Neither Tom nor I come with any predisposition against the possibilities of blend quality. And the time may come when there will be some commonality among blends from a place thus creating context. 

I was just sitting here musing about blends that could exist. I would not be opposed to seeing a Barbera-Merlot blend from the right settings in the Sierra Foothills or a Charbono-Carignane-Merlot-Syrah blend from Mt. Veeder. I have no idea if they would work, and I seriously doubt that they would rise to the levels of grandeur that the current wines from those areas can achieve, but we can do things like that in CA. Try doing that in Burgundy.

Not So Fast
by Adam Lee
Posted on:3/17/2015 7:42:35 PM

Your point about zero limitations is a good one, until i look at the examples you give and I realize that you picked Barbera and the Sierra Foothills because it exists there in greater quantities (aside from the Central Valley) than in the rest of California's counties put together.  And you mentioned Charbono and Mt. Veeder because there is more Charbono in Napa (mainly I believe on Mt. Veeder) than there is in the rest of California's counties put together.

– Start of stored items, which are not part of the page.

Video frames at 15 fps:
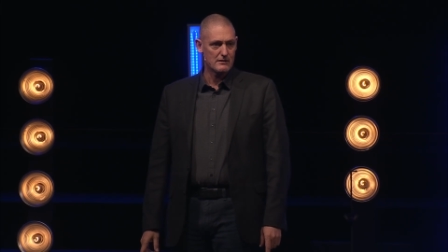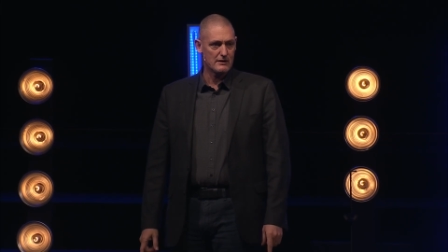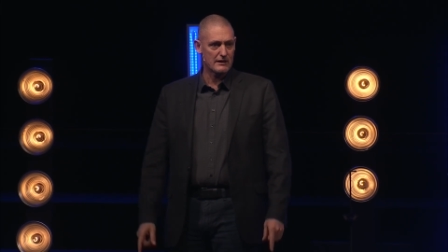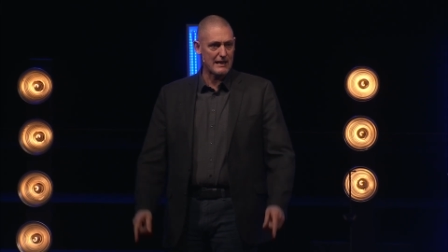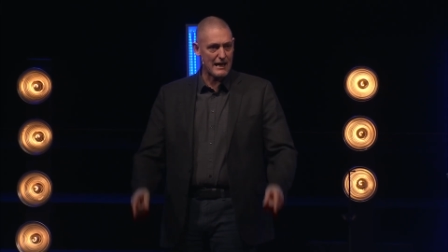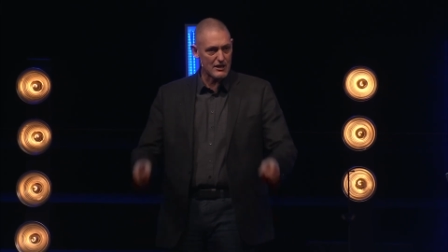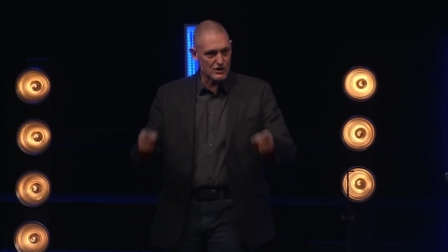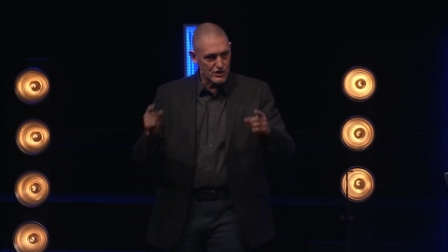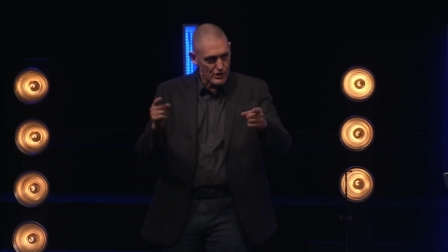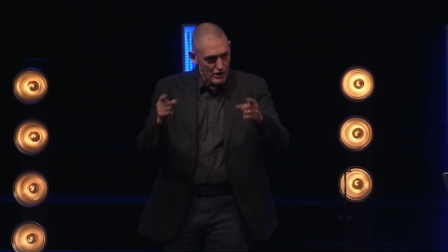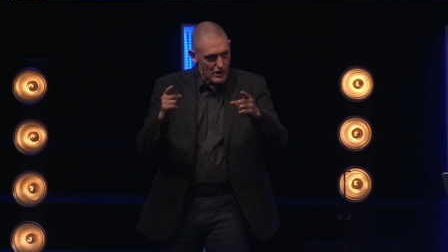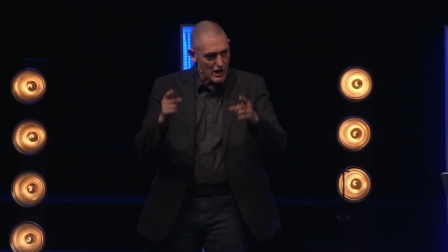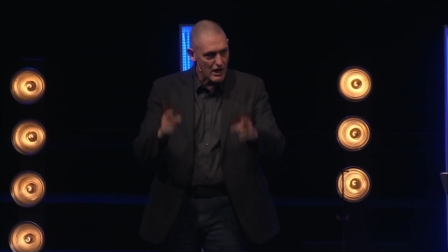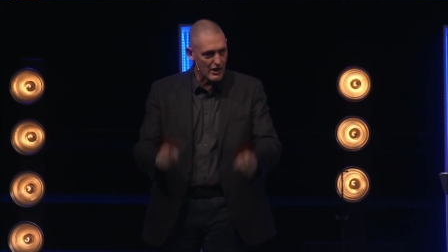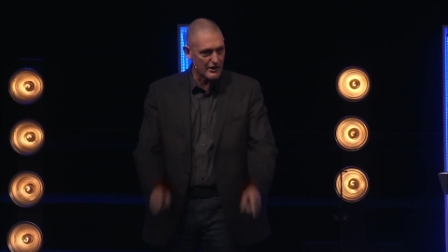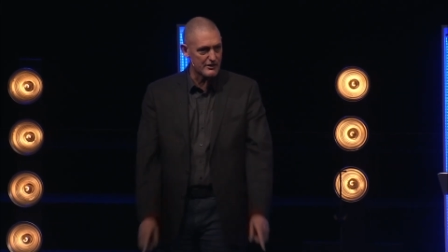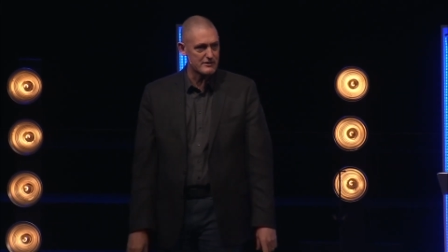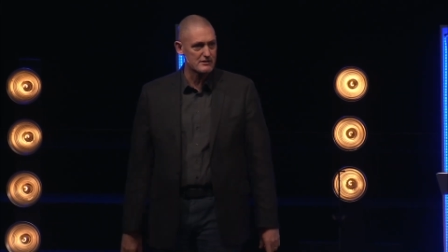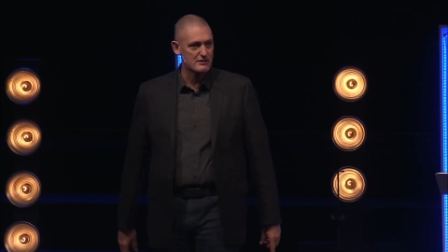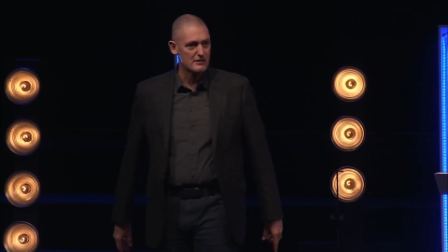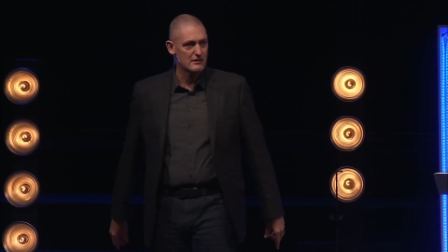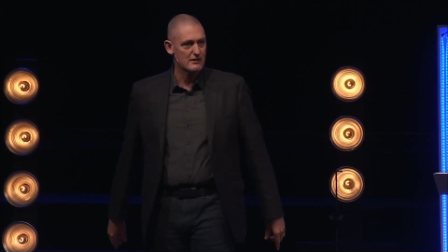And get your
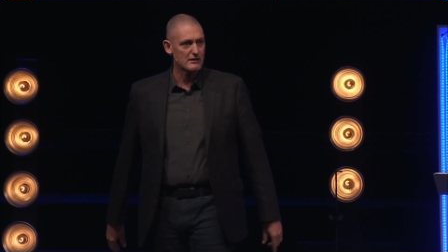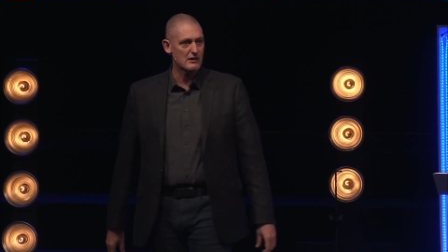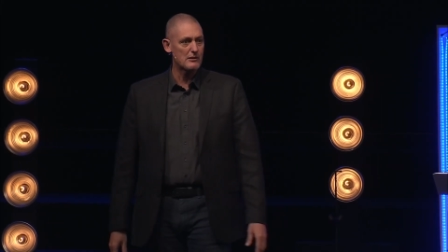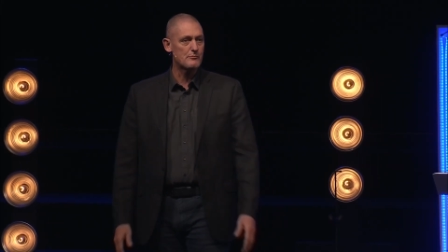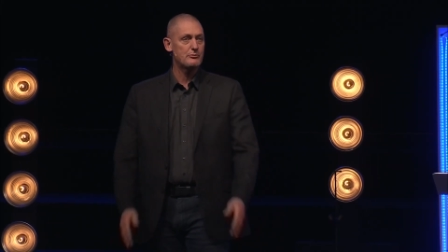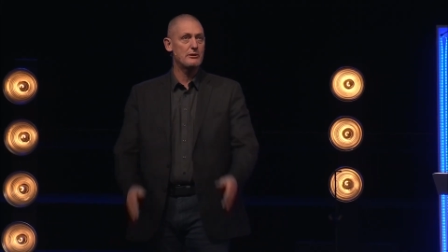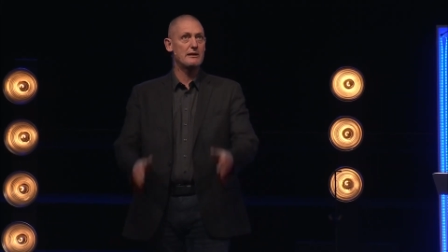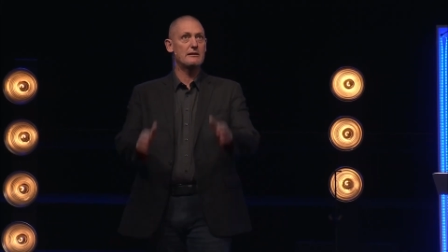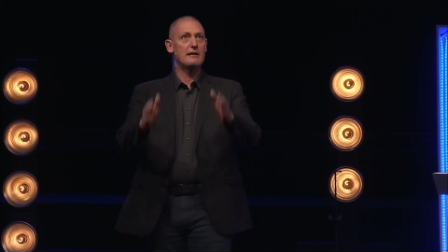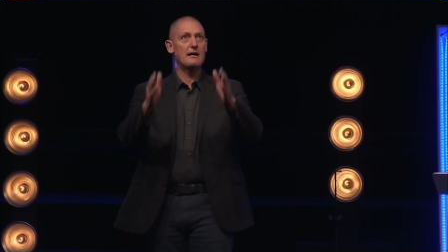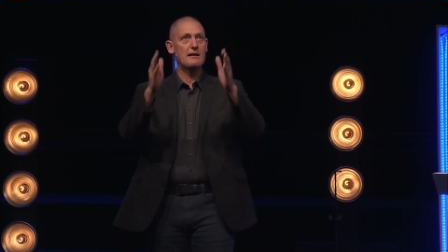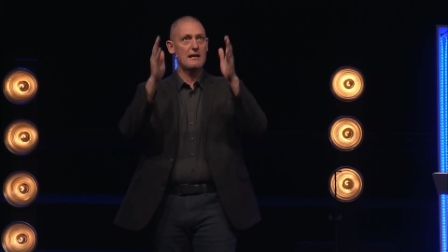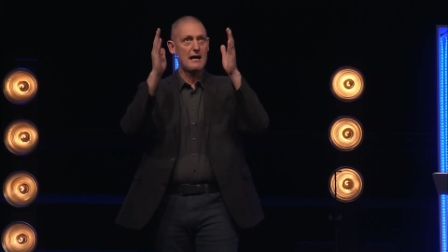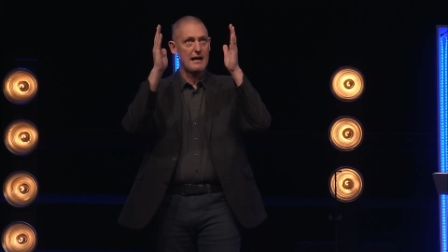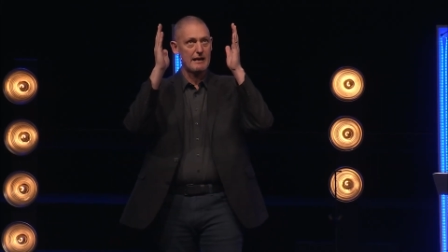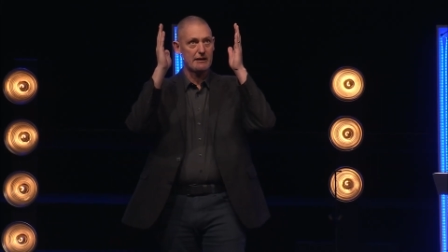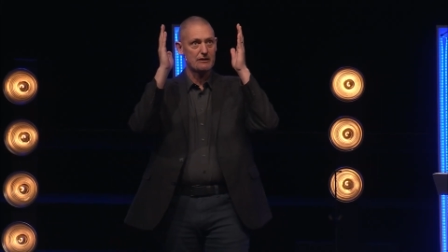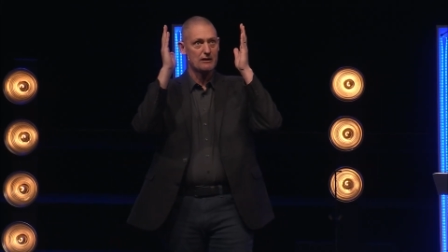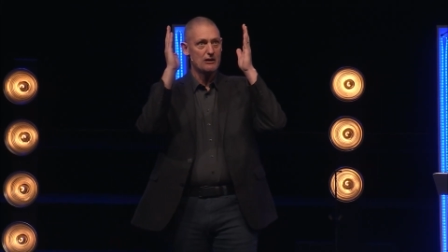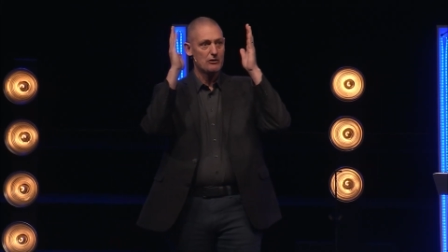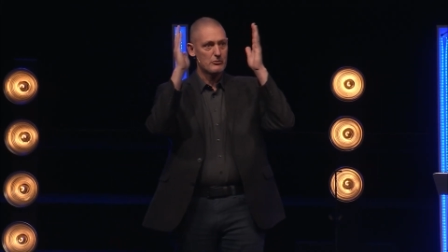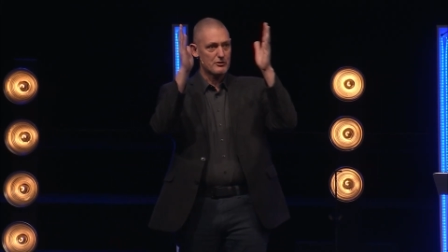heart completely aligned
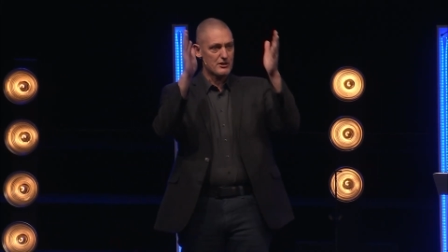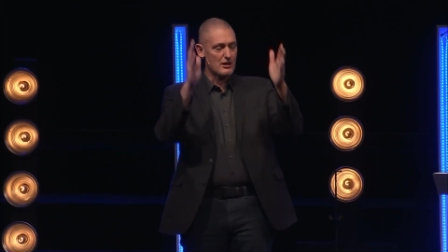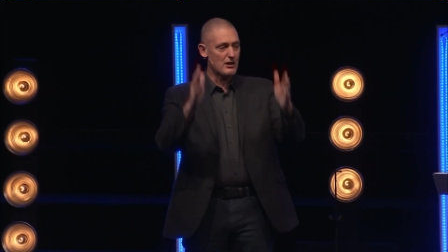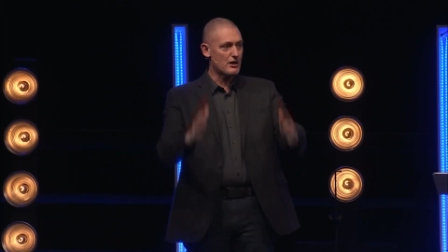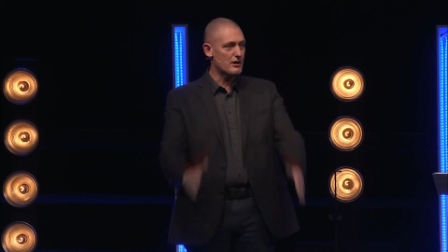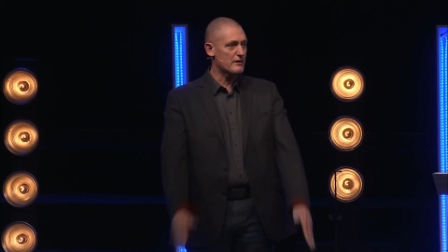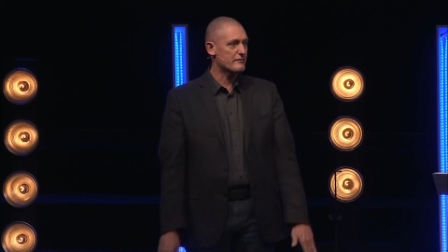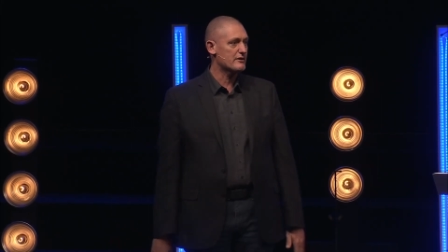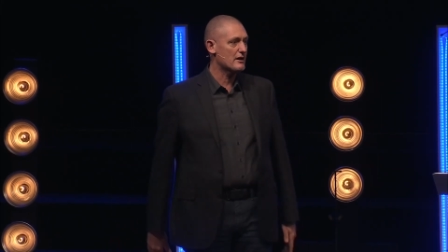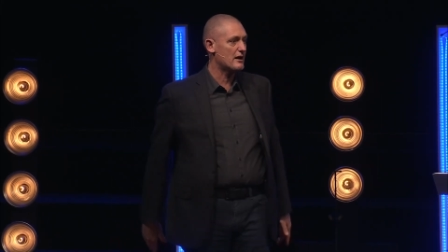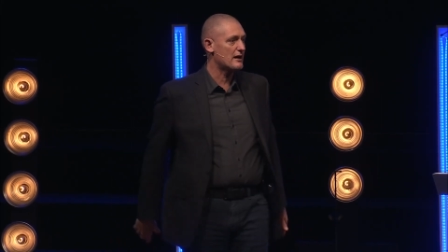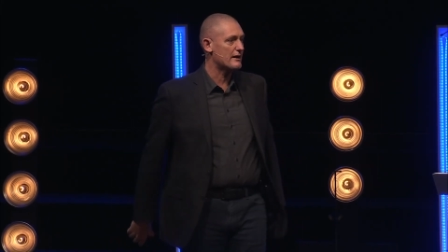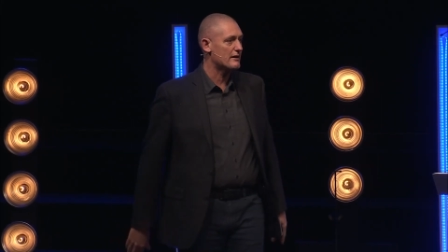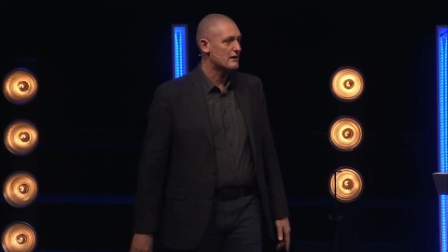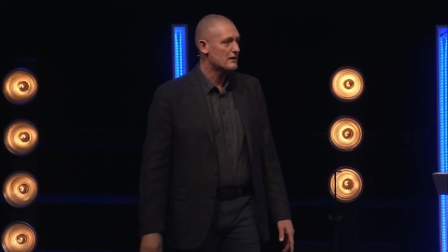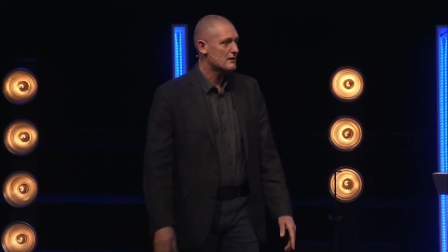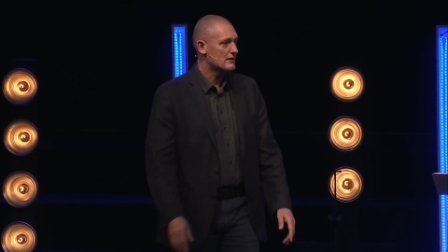with the heart of God,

Certainly we have no restrictions, but in some real way we are moving towards certain grapes in certain areas and once you realize that, the "maybe" seem more like "possibly."

Adam Lee

Siduri Wines

Anything Is Possible
by Charlie Olken
Posted on:3/17/2015 8:04:47 PM

As we no doubt agree, California, and other New World places for that matter, are more open to possibilities than established locations with their century-plus old rules.

But I will be surprised if we see a spate of Charbono-based blends. And for that matter, it is the less established places in CA that have more potential simply for blends because they are not invested heavily in grapes that have shown very well and have become economically dominant. 

There are a couple of comments earlier in this thread that suggest, to me at least, that the red blend trend as we currently are experiencing it, is less about nuance and longevity and more about hedonistic pleasure in the here and now.

If that is true, it is fine with me. The more that folks find pleasure in new vinous experience, the more likely it is that some of them will eventually discover your wines and their ilk, Adam.